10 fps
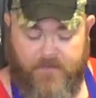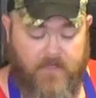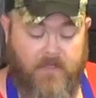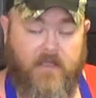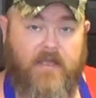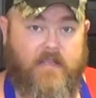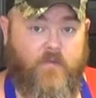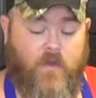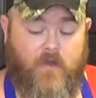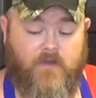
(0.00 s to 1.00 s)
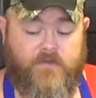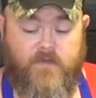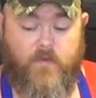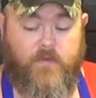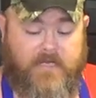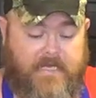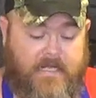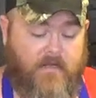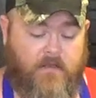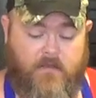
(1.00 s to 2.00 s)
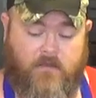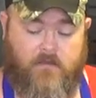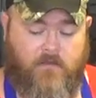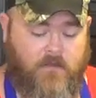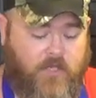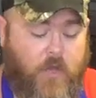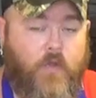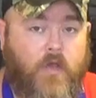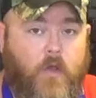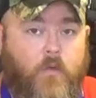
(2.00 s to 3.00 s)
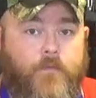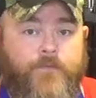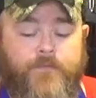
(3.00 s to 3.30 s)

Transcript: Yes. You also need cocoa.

--

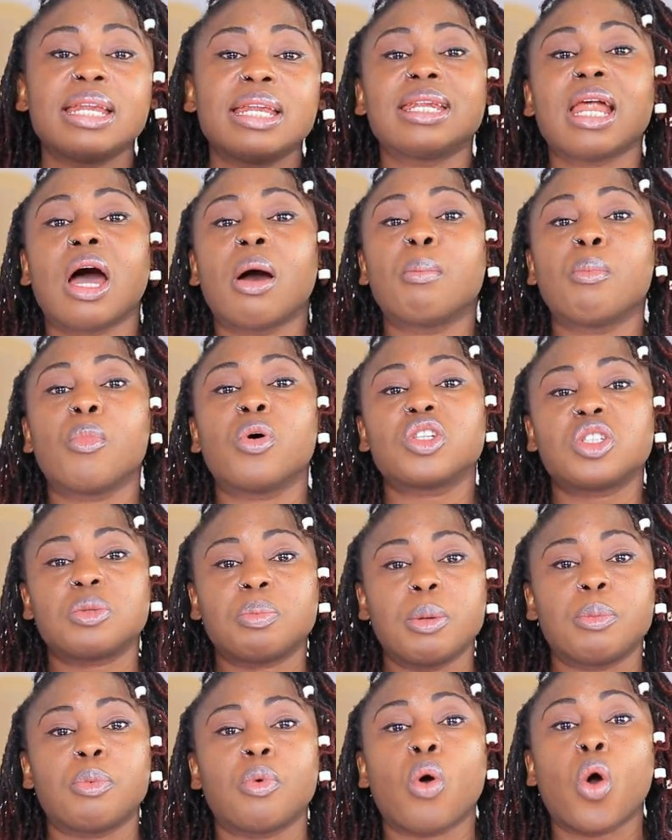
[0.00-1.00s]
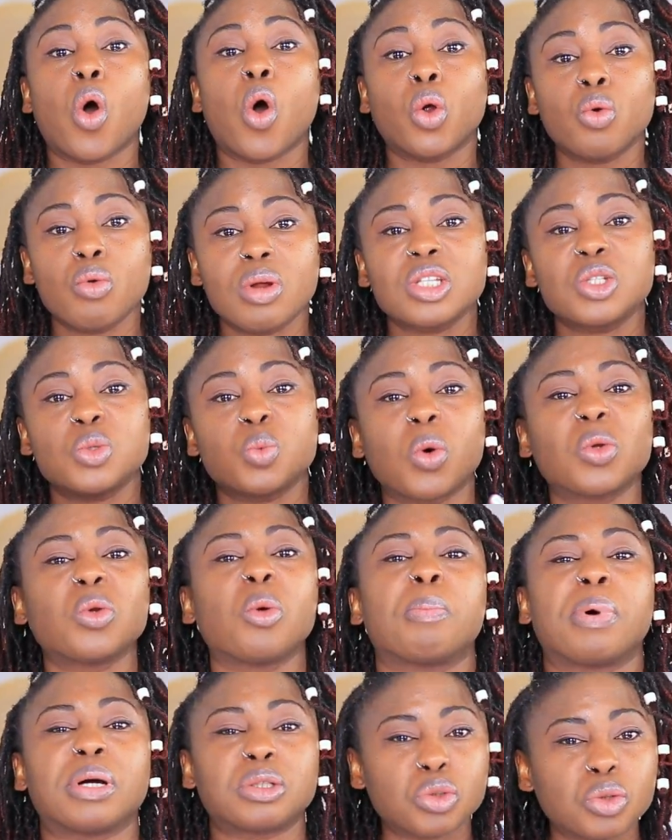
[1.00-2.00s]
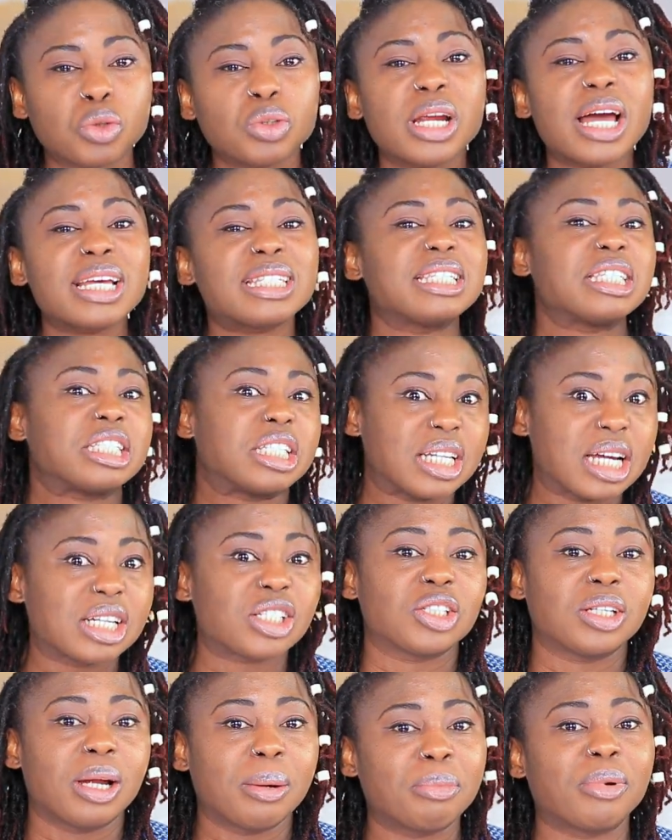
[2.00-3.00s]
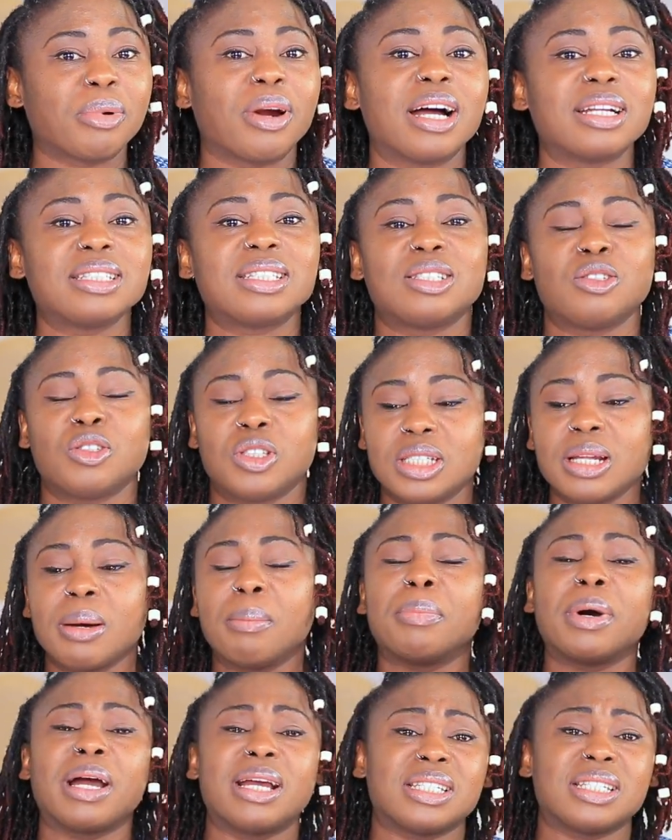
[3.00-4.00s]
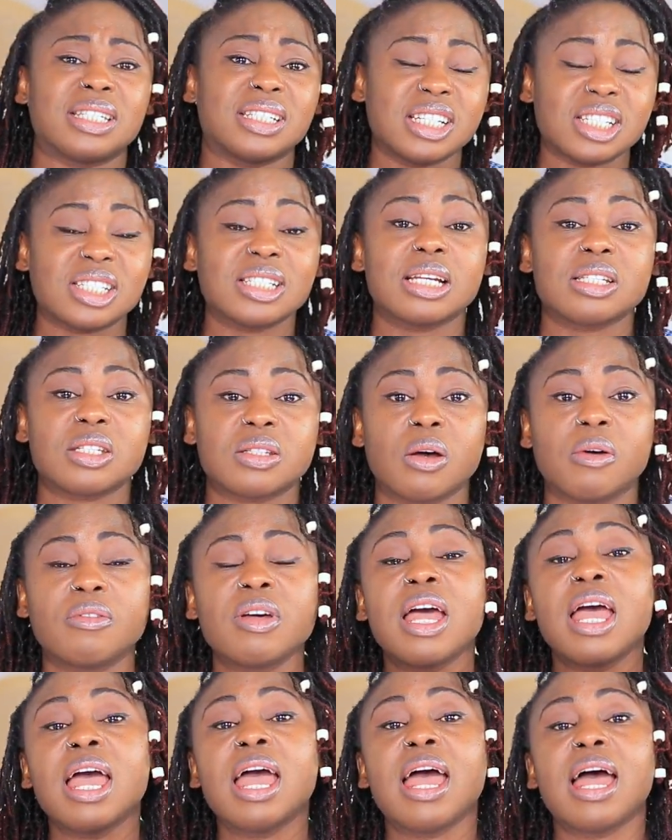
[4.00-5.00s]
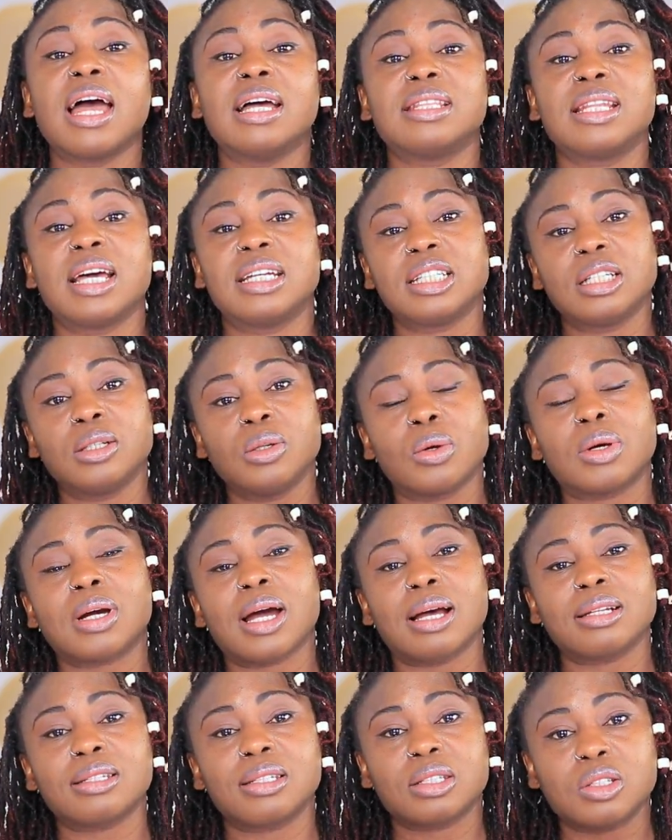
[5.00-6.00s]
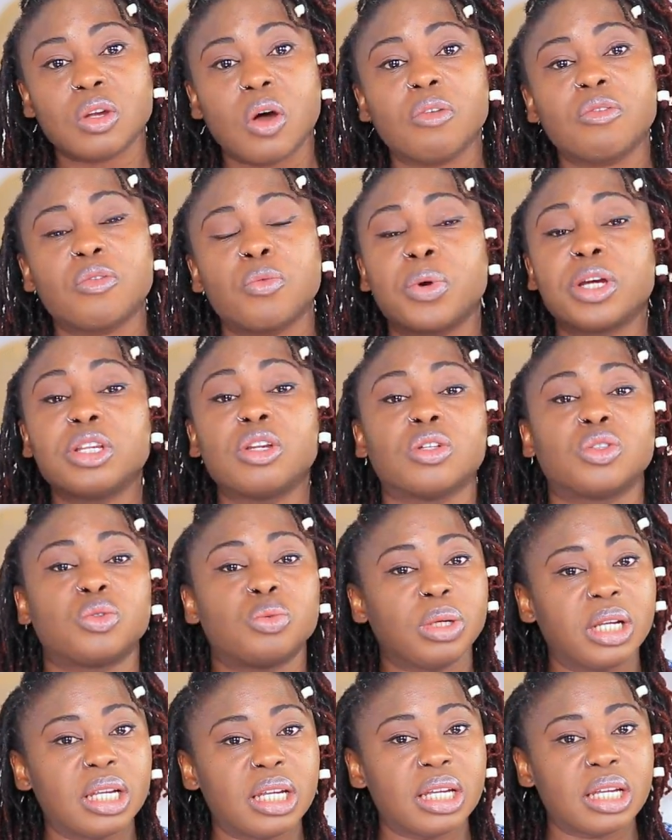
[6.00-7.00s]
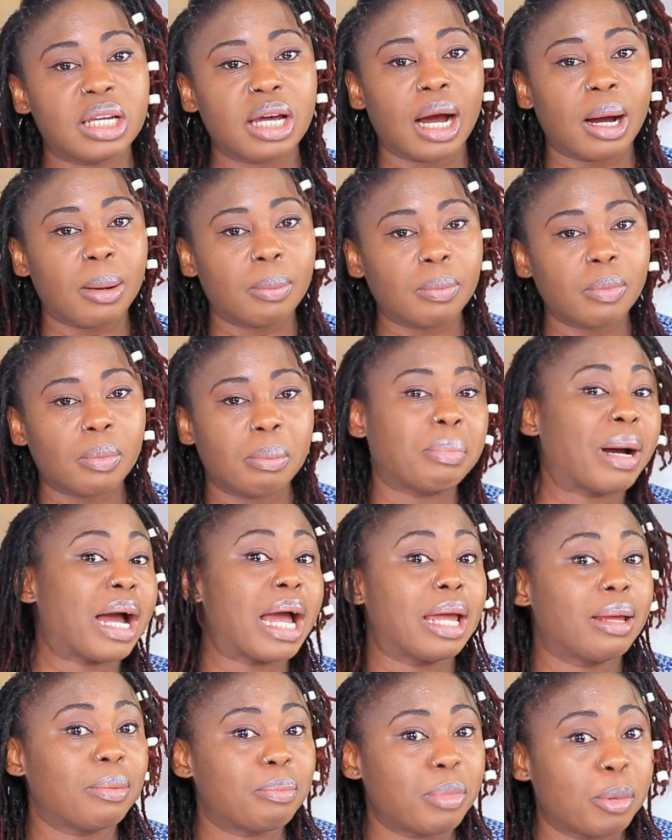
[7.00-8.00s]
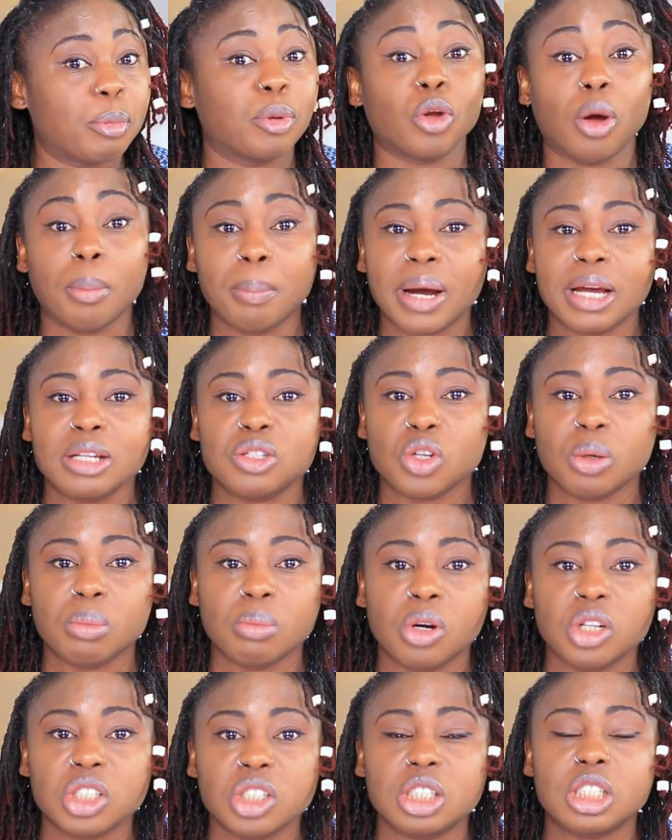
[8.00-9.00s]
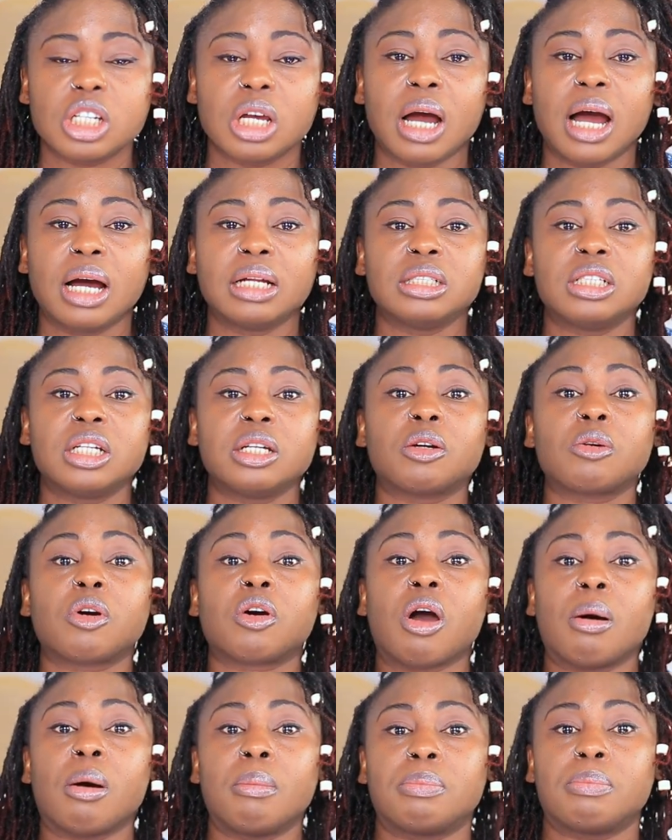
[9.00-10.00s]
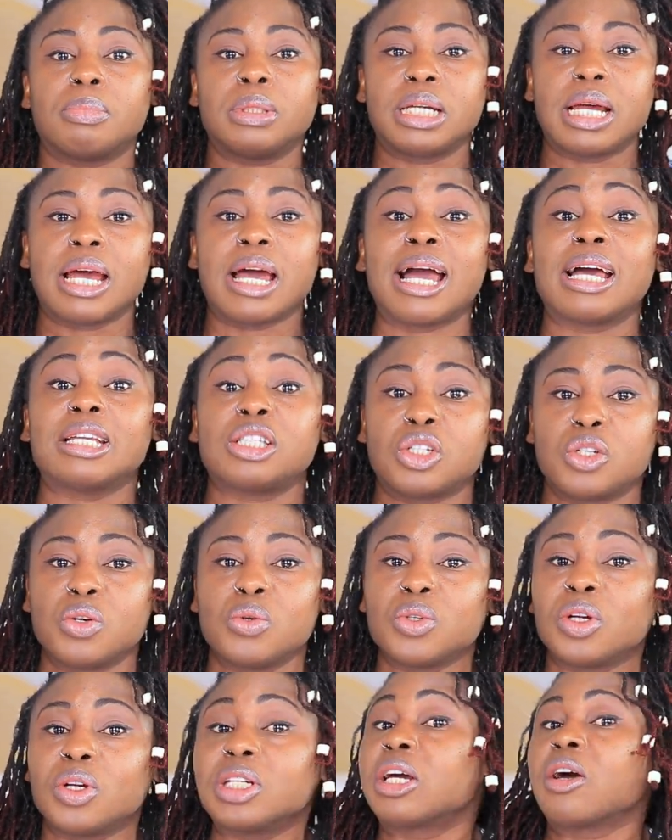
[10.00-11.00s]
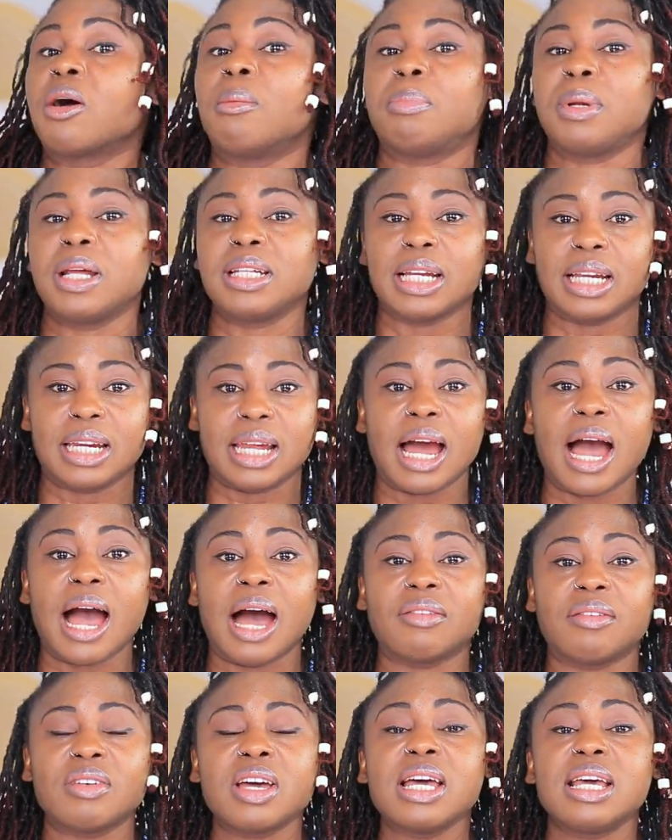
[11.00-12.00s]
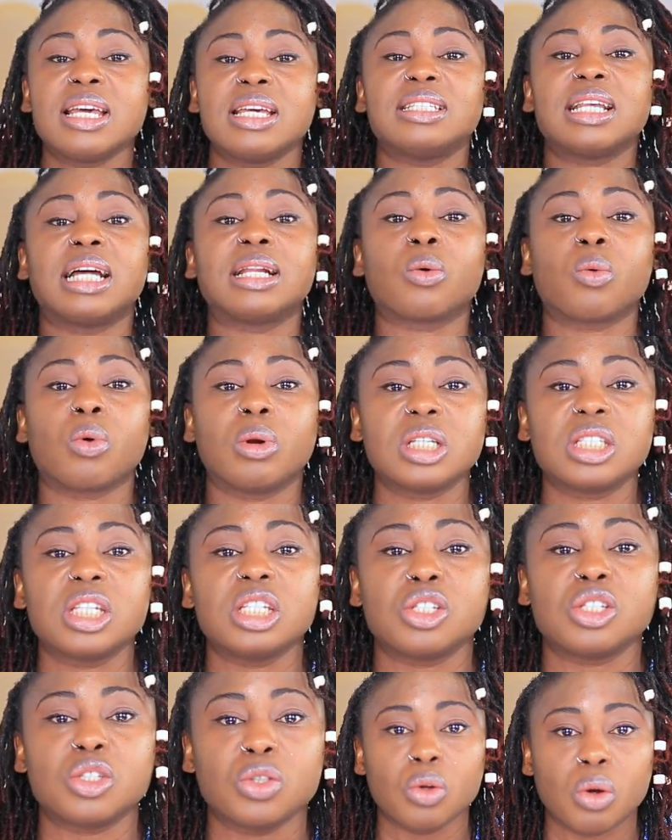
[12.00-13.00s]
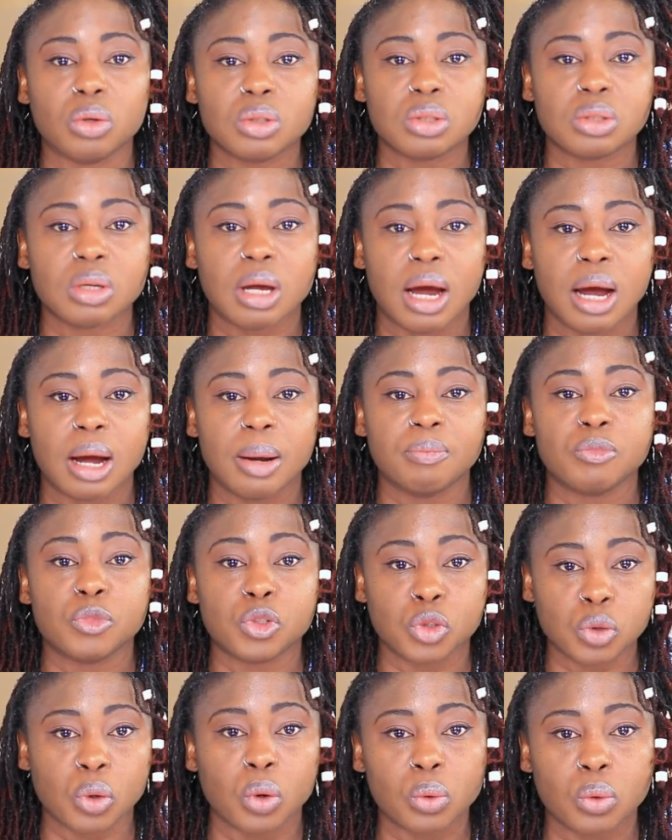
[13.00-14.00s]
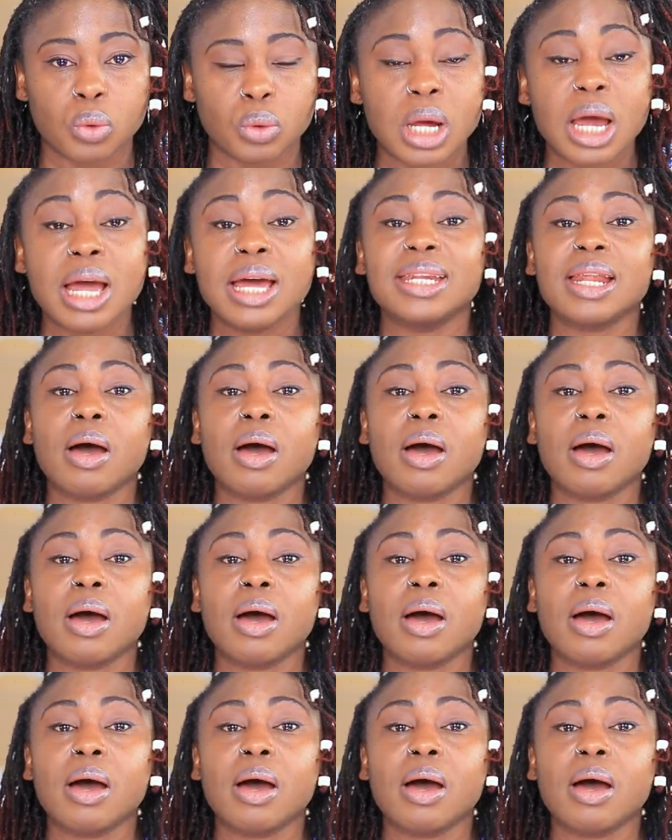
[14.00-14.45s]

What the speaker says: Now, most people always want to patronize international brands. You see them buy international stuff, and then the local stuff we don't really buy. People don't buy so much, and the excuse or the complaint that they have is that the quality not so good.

* [Work order]:
Please return the data above exactly as it stands from the line with "(1.00 s to 2.00 s)" to the line with "Transcript: Yes. You also need cocoa.", keeping both of those lines but none of the pictures.

* [Written response]:
(1.00 s to 2.00 s)
(2.00 s to 3.00 s)
(3.00 s to 3.30 s)

Transcript: Yes. You also need cocoa.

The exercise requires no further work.